Miller Tabak analyst David Joyce called that a "very meaningful" dividend yield of 3.7%, compared with Comcast's 2.4% and Cablevision's 1.6% yield.

"Over the past year, Time Warner Cable has emerged as investors' best hope for a pure-play cable operator with that long-awaited combination of high free cash flow and, better yet, a high payout ratio," commented Sanford C. Bernstein analyst Craig Moffett. "Today's earnings and announcements did not disappoint."

TWC's quarterly profit of $322 million compared with a loss of $8.16 billion in the year-ago period. Revenue rose 3% to $4.5 billion.

Total basic video subscribers in the fourth quarter declined by 105,000 to end the year at 12.86 million. That figure is "highly correlated to single-play customers," which declined by 146,000 to 6.2 million, said Joyce. "The benefits of bundled offerings -- creating "sticky" relationships with customers -- are obvious."

Also on Thursday, AT&T said its U-verse video service, which competes with cable TV, added 248,000 subscribers in the fourth quarter, down from 264,000 in the year-ago period, to reach a total of 2.1 million. It is up more than 1 million over the past year.
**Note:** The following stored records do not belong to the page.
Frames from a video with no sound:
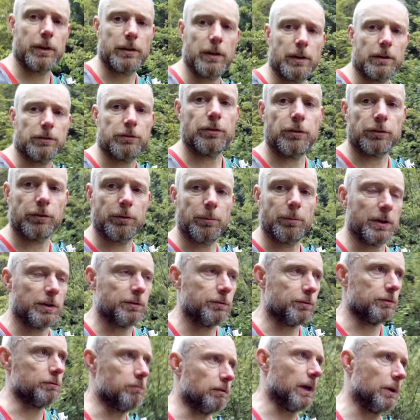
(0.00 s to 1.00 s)
that's just a bit
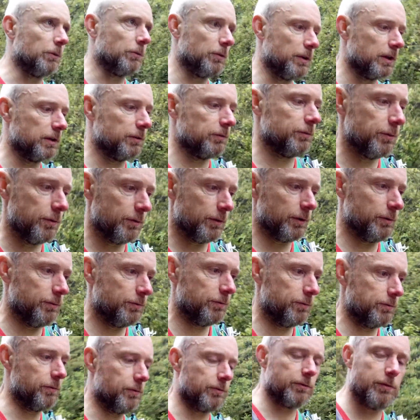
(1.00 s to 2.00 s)
of a rounding of
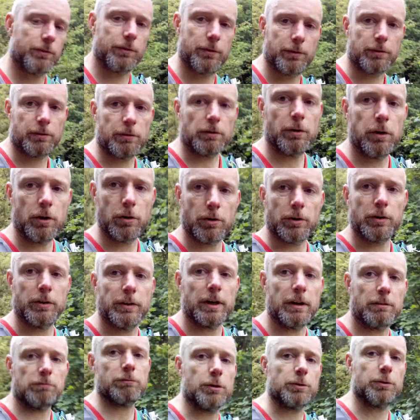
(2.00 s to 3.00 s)
the clock and
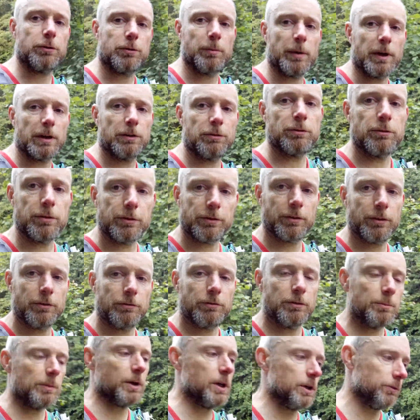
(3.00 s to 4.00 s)
their route to make sure it's
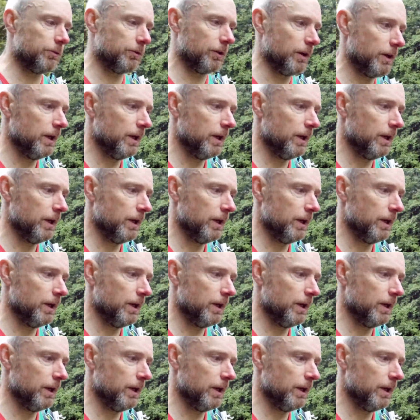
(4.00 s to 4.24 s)
100 miles.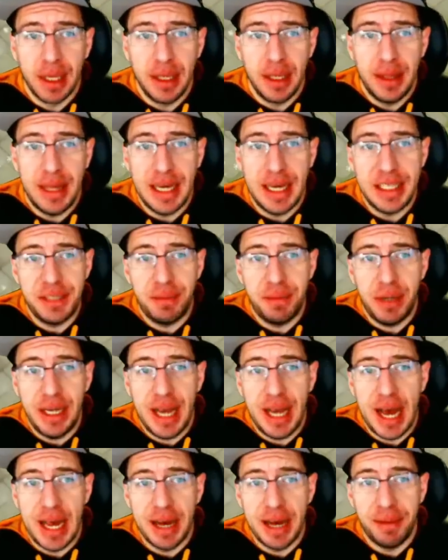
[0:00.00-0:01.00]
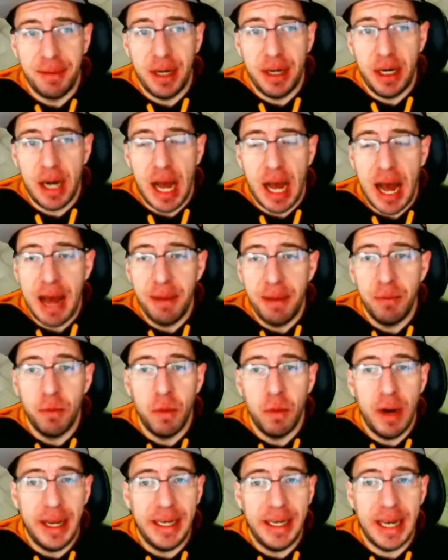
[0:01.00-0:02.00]
That's pretty high up there. I'm
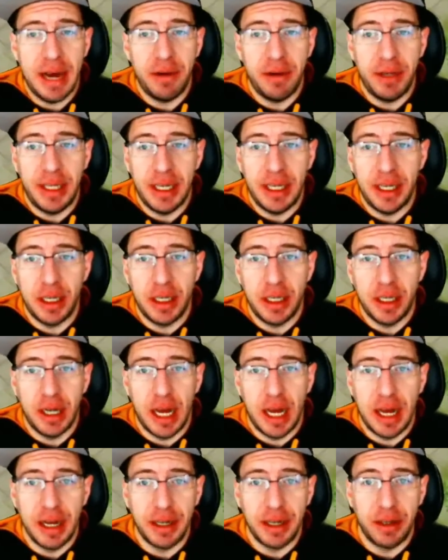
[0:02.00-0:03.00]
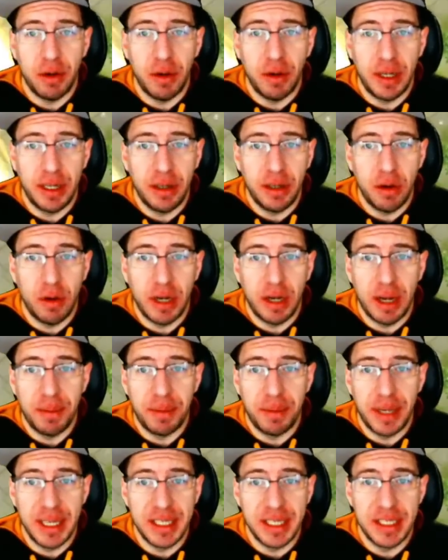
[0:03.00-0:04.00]
way down here going up
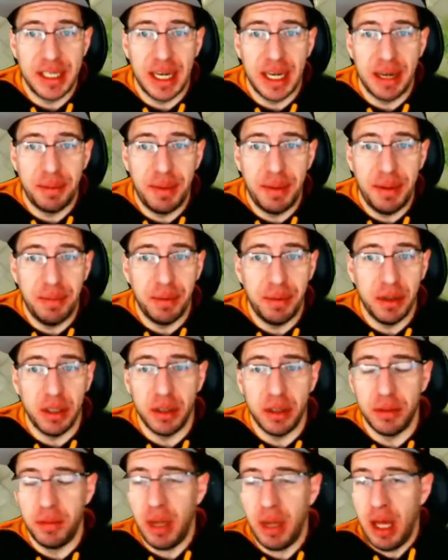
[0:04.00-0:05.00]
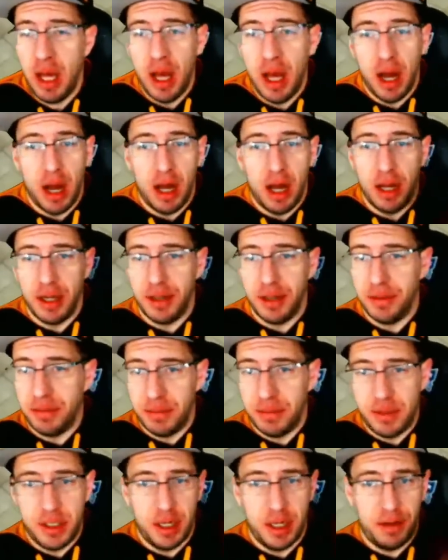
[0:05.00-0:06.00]
against people on
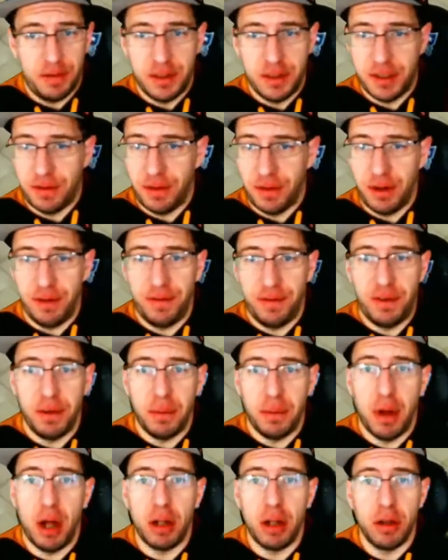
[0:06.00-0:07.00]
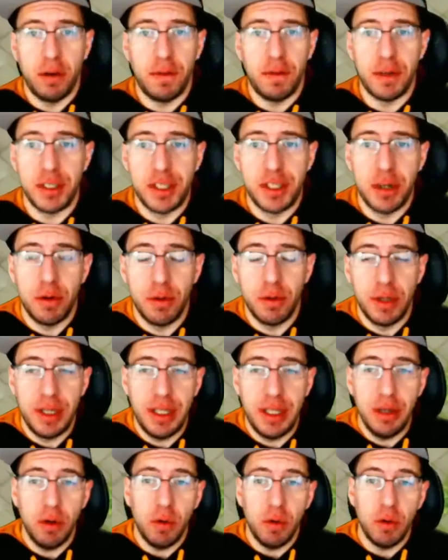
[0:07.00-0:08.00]
servers from all over. So
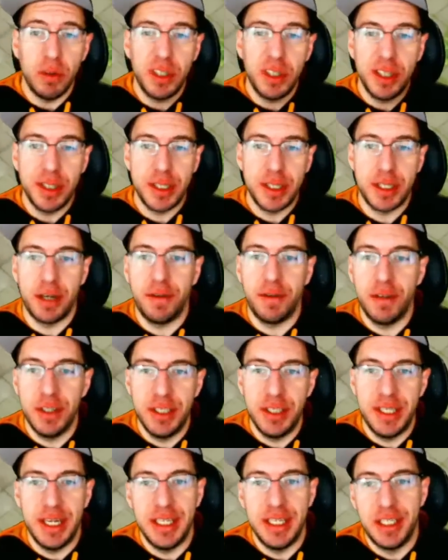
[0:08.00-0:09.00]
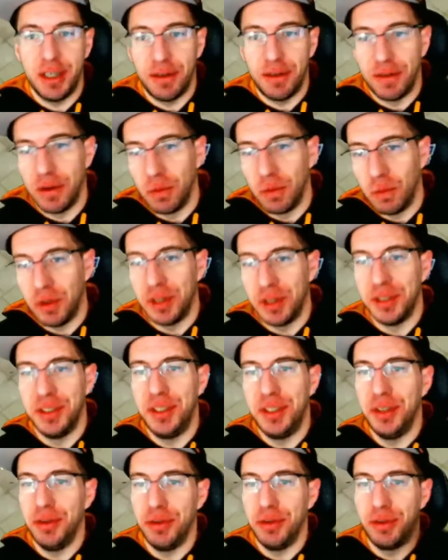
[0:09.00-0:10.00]
the older the servers, say server 1,
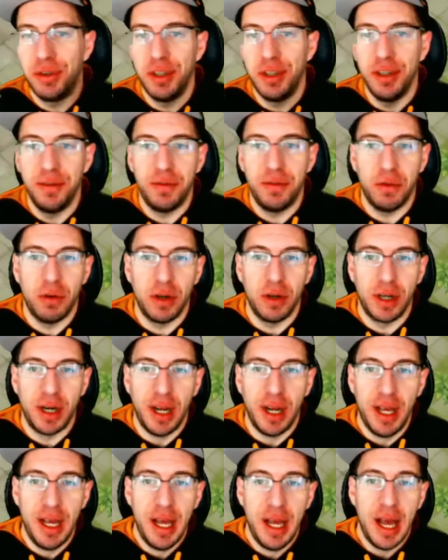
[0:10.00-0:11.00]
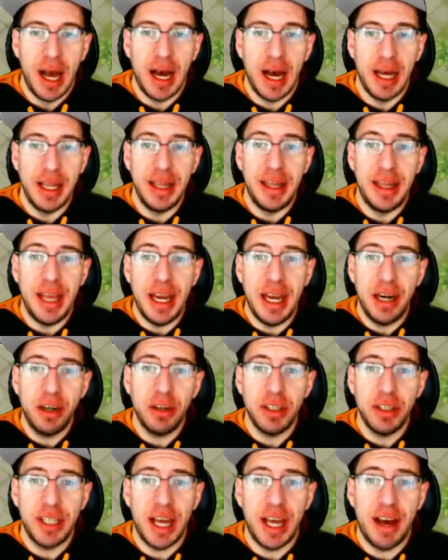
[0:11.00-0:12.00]
2, 3, 4, they are
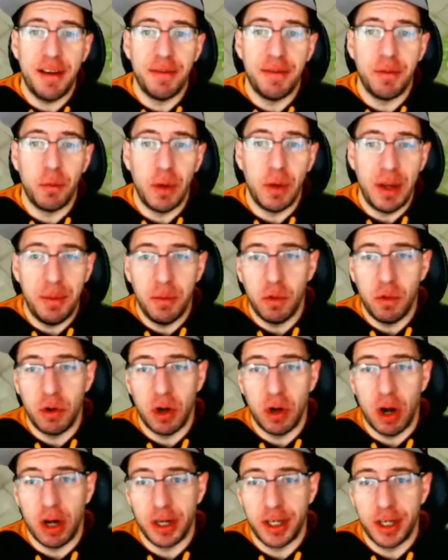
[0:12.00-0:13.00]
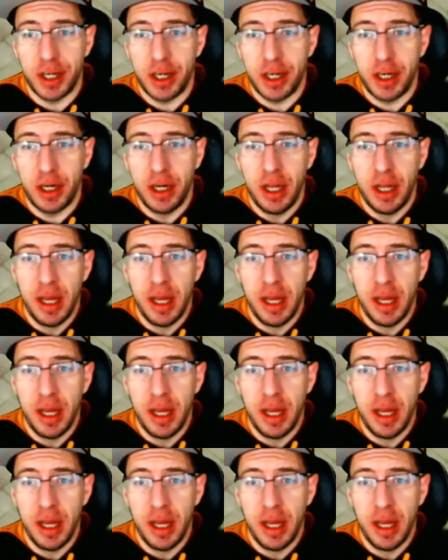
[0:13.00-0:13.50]
going to have way more honor,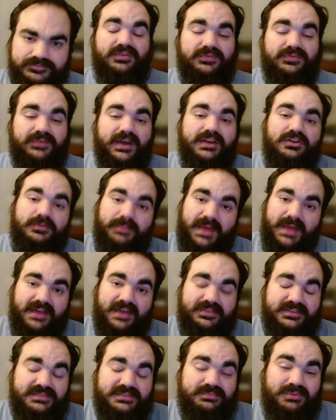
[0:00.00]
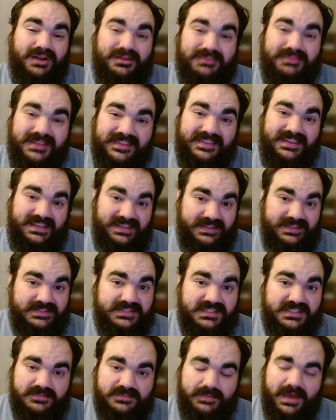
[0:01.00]
The final path is probably the
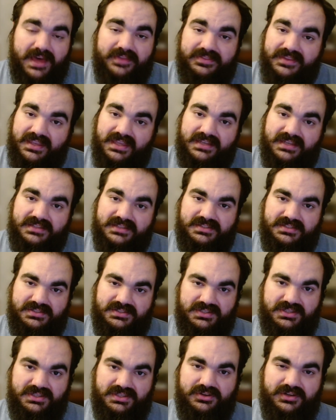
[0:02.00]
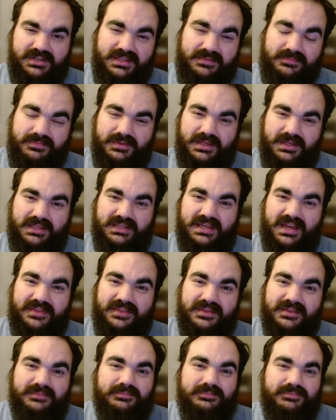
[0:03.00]
easiest path to get into security, but I
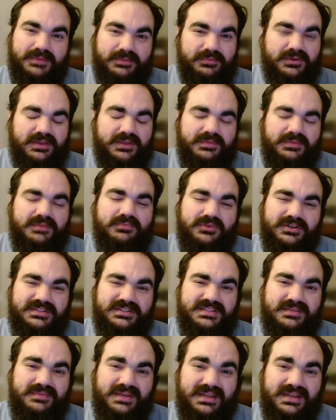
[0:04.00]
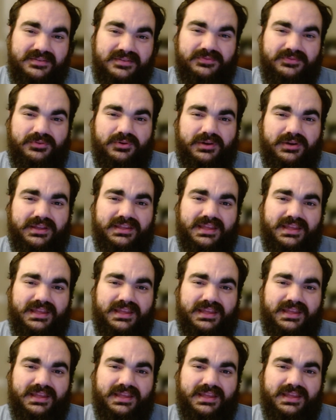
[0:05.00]
think people can be more intimidated for it,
It was the company's fifth consecutive quarter of net user adds above 240,000.

AT&T's total video subscribers, which combine U-verse and bundled satellite TV customers, reached 4.2 million at the end of 2009.

On a conference call Thursday, TWC chairman and CEO Glenn Britt said he is not seeing a real economic rebound yet and called for a new way to handle network carriage negotiations.

"We have not seen a material improvement in the economic factors most relevant to our business, like housing, employment and consumer confidence," Britt told analysts.

Discussing recent carriage disputes, including one that TWC resolved at the beginning of the year with News Corp., Britt said the process is "clearly broken." He added: "We need to reform how these negotiations work. It's not working for consumers, which means it's not really working for the broader industry."

Asked who got the upper hand in the News Corp. deal, CFO Robert Marcus made a reference to a recent TWC campaign that put the spotlight on carriage talks conflicts with the slogan "Get Tough Or Roll Over."

"Whether we got tough or rolled over is somewhat in the eye of the beholder," Marcus said.